Collected data entries
• • • •
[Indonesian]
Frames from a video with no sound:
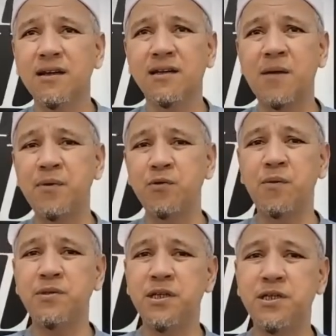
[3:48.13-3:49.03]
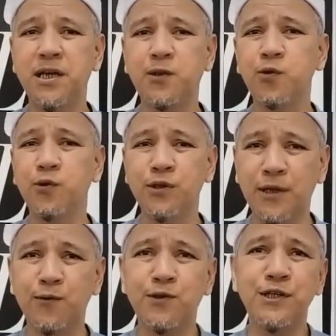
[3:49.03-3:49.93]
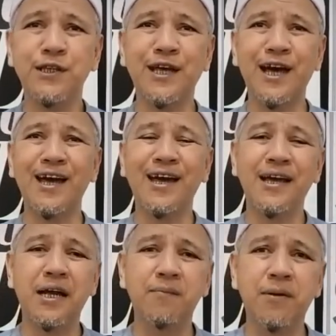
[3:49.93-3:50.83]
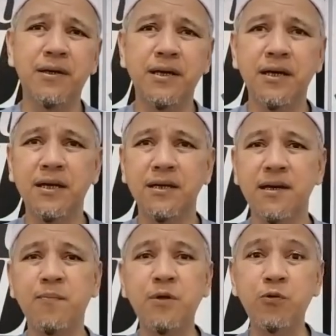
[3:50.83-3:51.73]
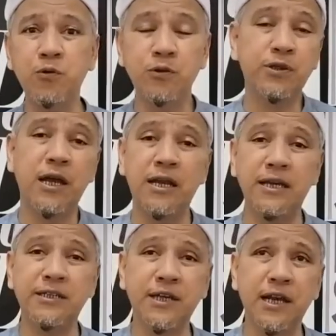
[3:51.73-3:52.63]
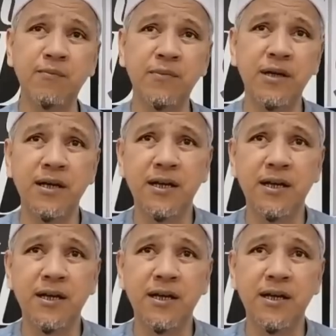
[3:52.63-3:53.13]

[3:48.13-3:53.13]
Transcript: ya tetapi sudah bisa jatuh jatuh cinta kepada Nabi Yunus alaihi salam.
• • • •
Word for word, set down the lines from the line with "[3:50.83-3:51.73]" through the last line of the entries, and nothing else; the pictures stay out.

[3:50.83-3:51.73]
[3:51.73-3:52.63]
[3:52.63-3:53.13]

[3:48.13-3:53.13]
Transcript: ya tetapi sudah bisa jatuh jatuh cinta kepada Nabi Yunus alaihi salam.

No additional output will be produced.